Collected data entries
>>>

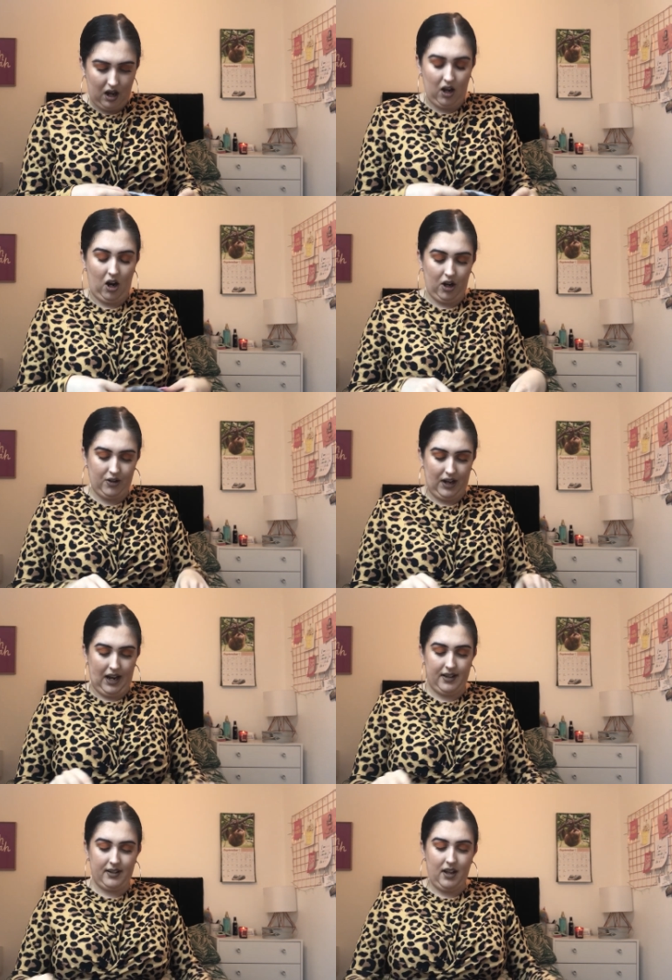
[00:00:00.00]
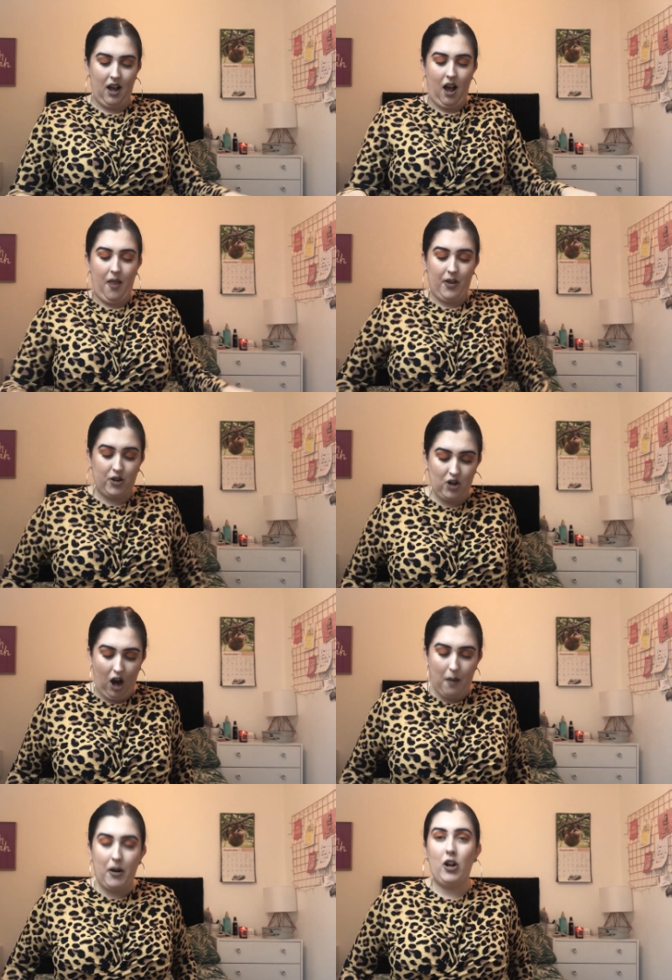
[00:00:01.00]
A large, yes. The
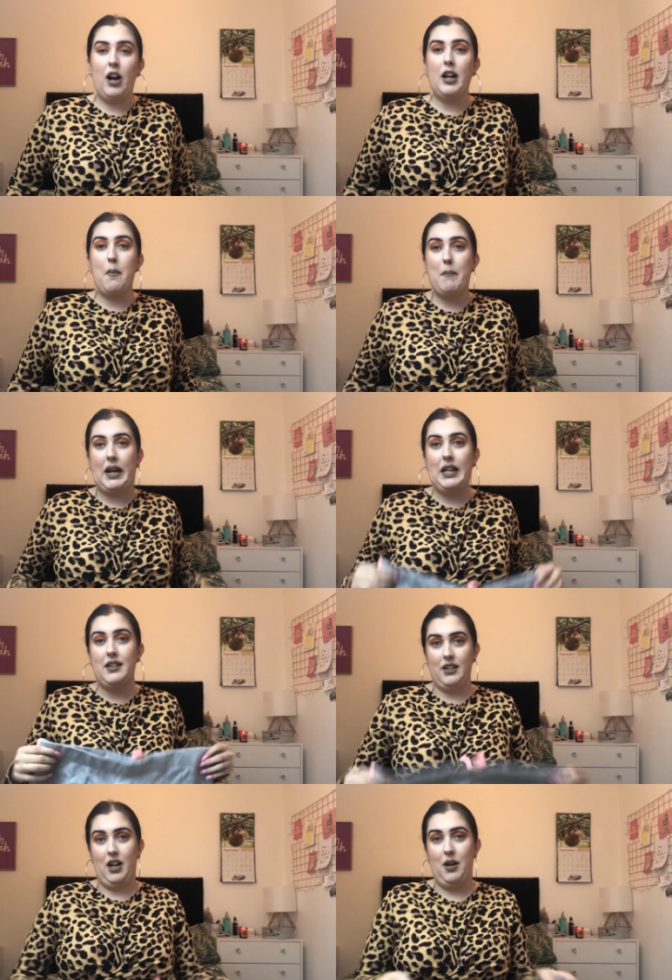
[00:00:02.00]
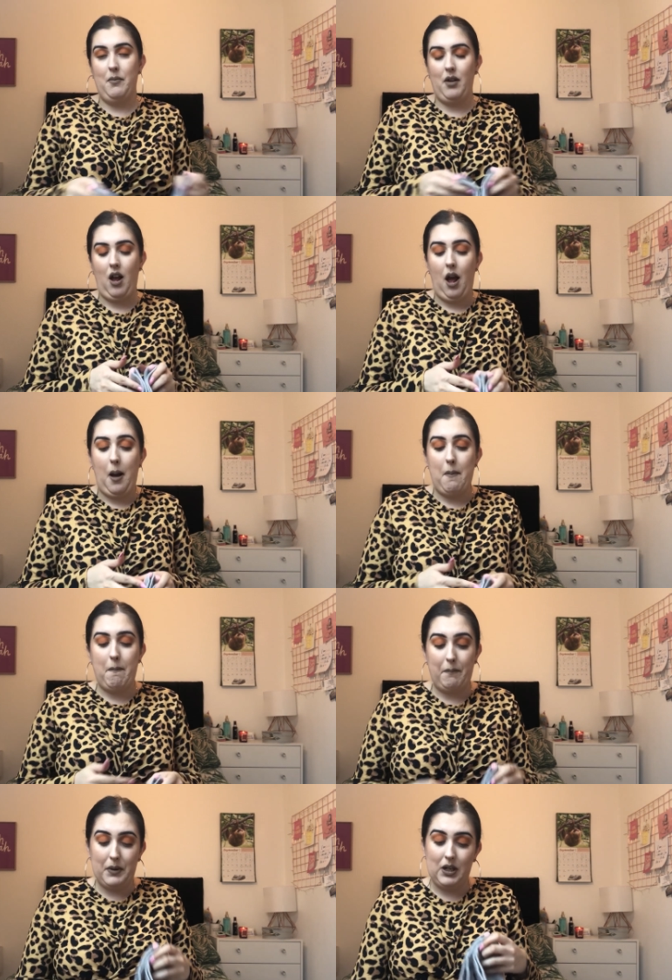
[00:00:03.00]
top I got in a medium,
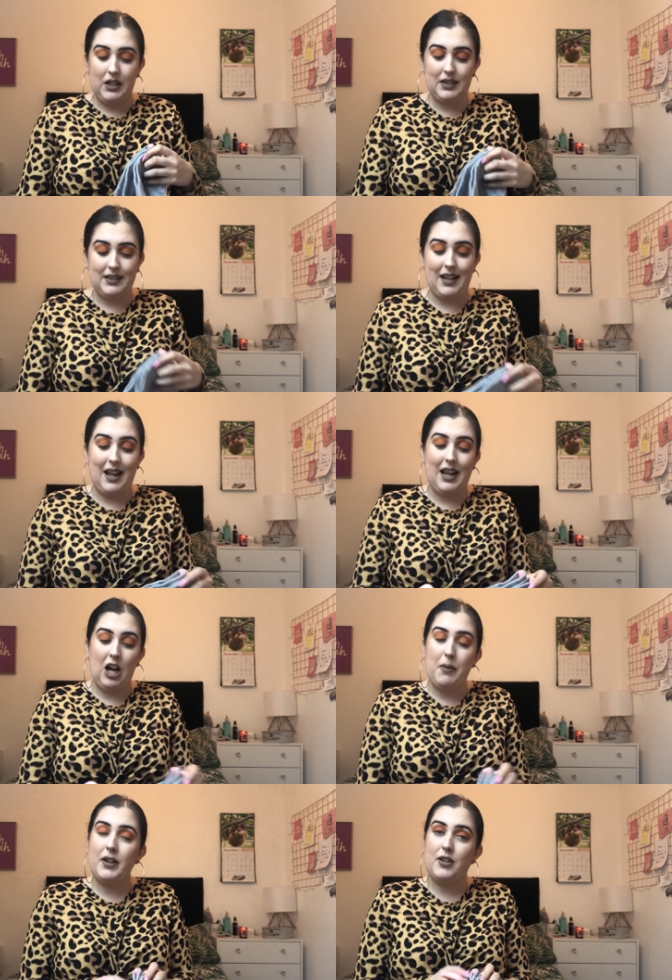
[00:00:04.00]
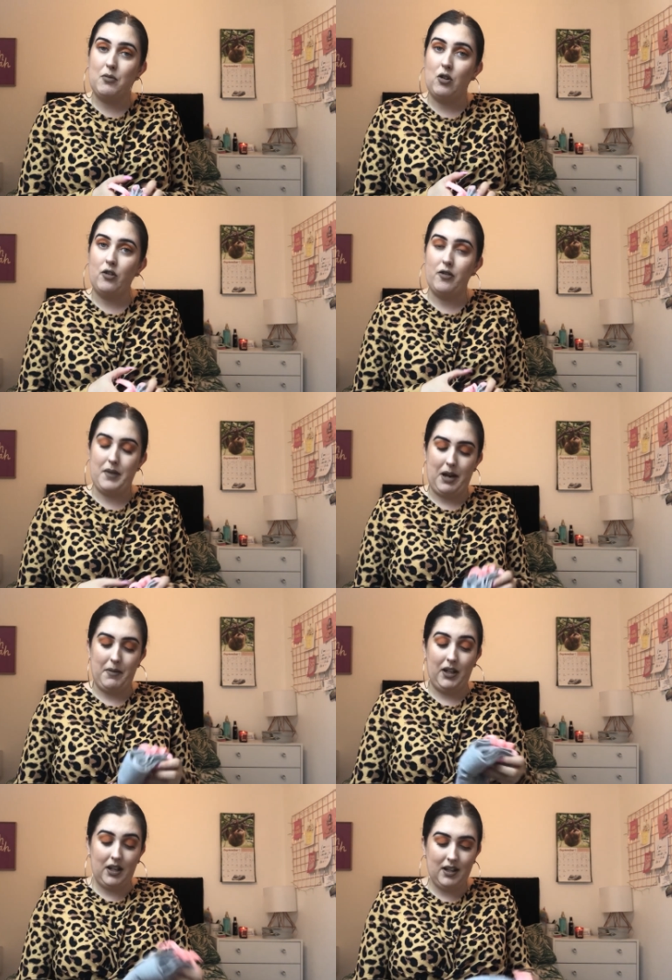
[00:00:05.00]
but it's a little bit small for me
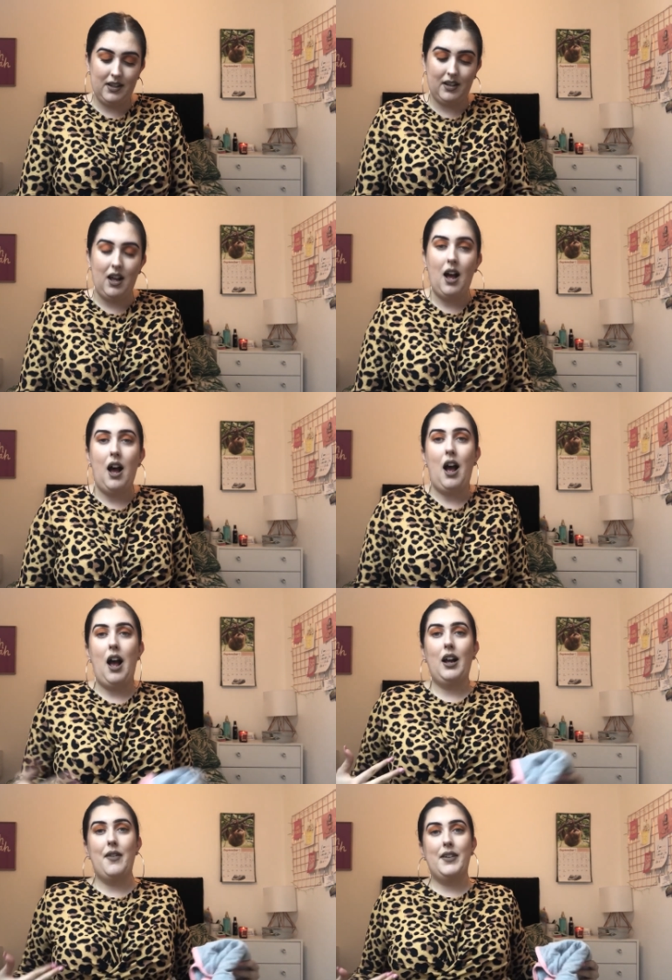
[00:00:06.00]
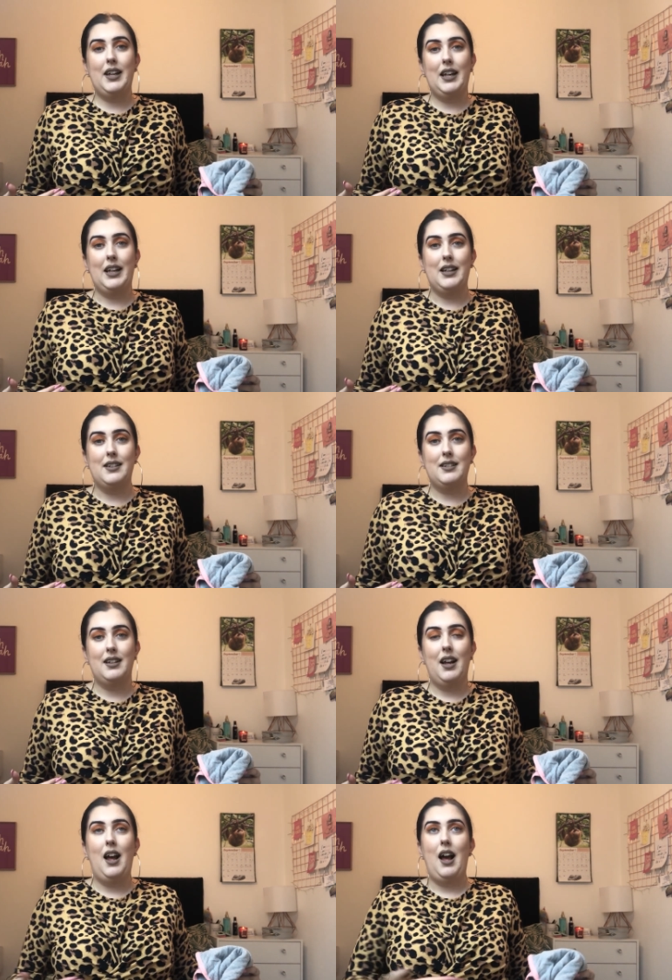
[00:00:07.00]
because I got the tees.
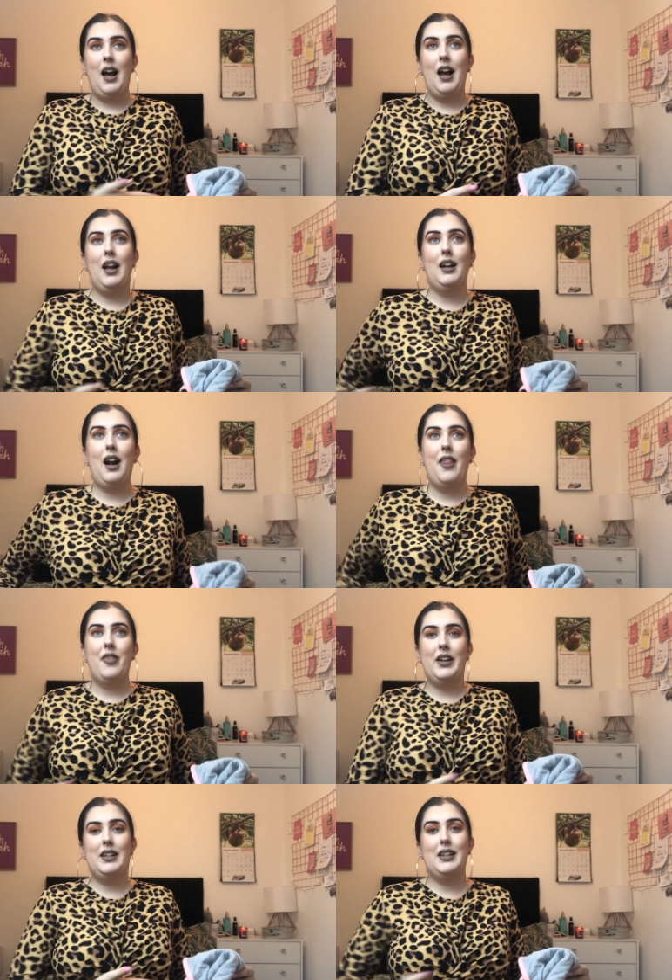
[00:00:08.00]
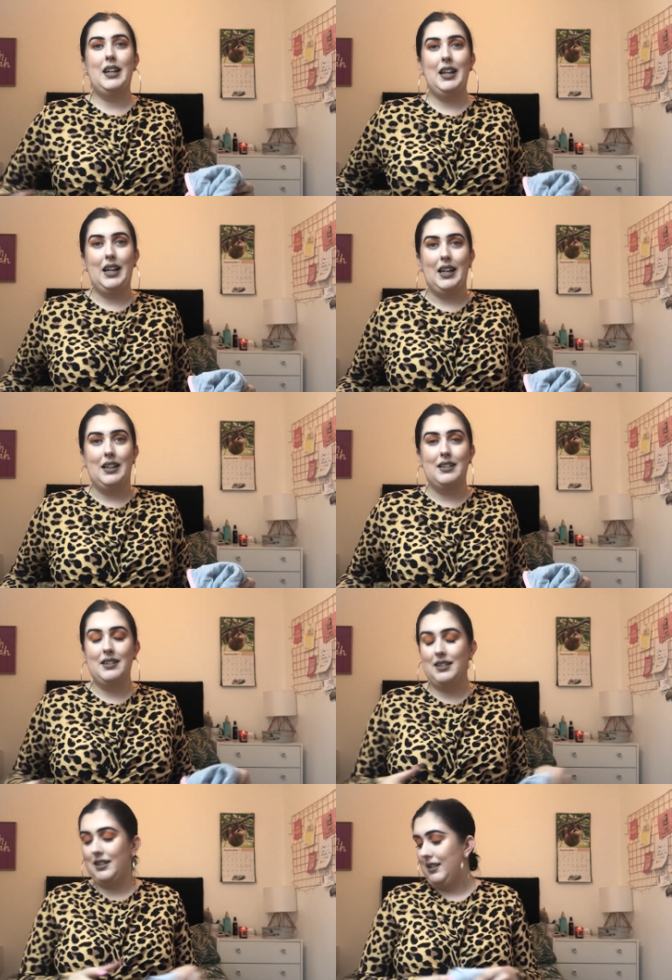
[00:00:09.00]
I got the
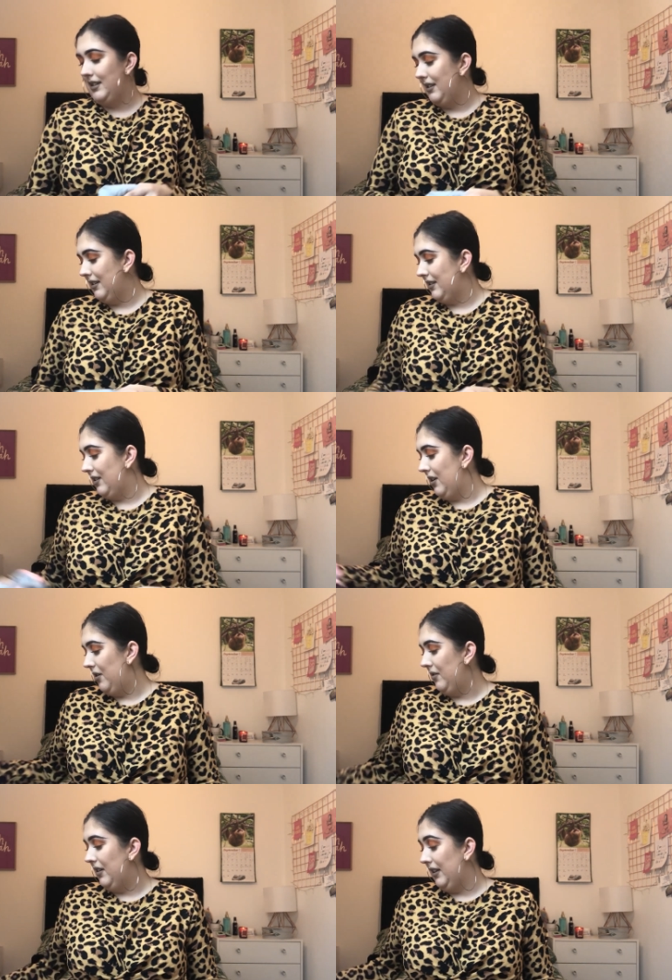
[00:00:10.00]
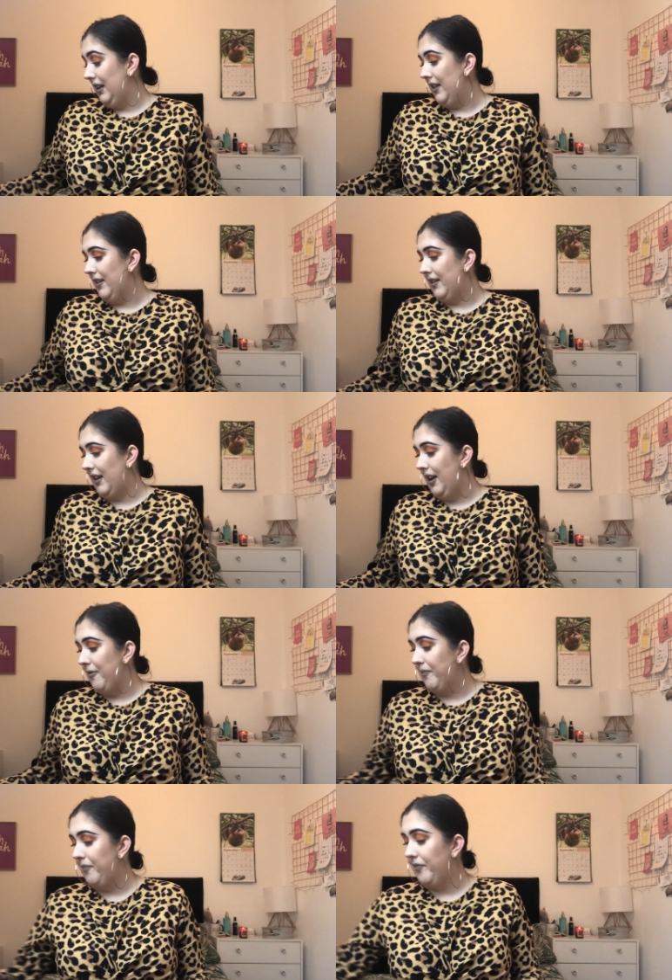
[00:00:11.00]
tees. So yeah, there's that.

<<<

Will you restate every entry word for word and omit the images?

*SOLVED EXERCISE*
[00:00:00.00]
[00:00:01.00]
A large, yes. The
[00:00:02.00]
[00:00:03.00]
top I got in a medium,
[00:00:04.00]
[00:00:05.00]
but it's a little bit small for me
[00:00:06.00]
[00:00:07.00]
because I got the tees.
[00:00:08.00]
[00:00:09.00]
I got the
[00:00:10.00]
[00:00:11.00]
tees. So yeah, there's that.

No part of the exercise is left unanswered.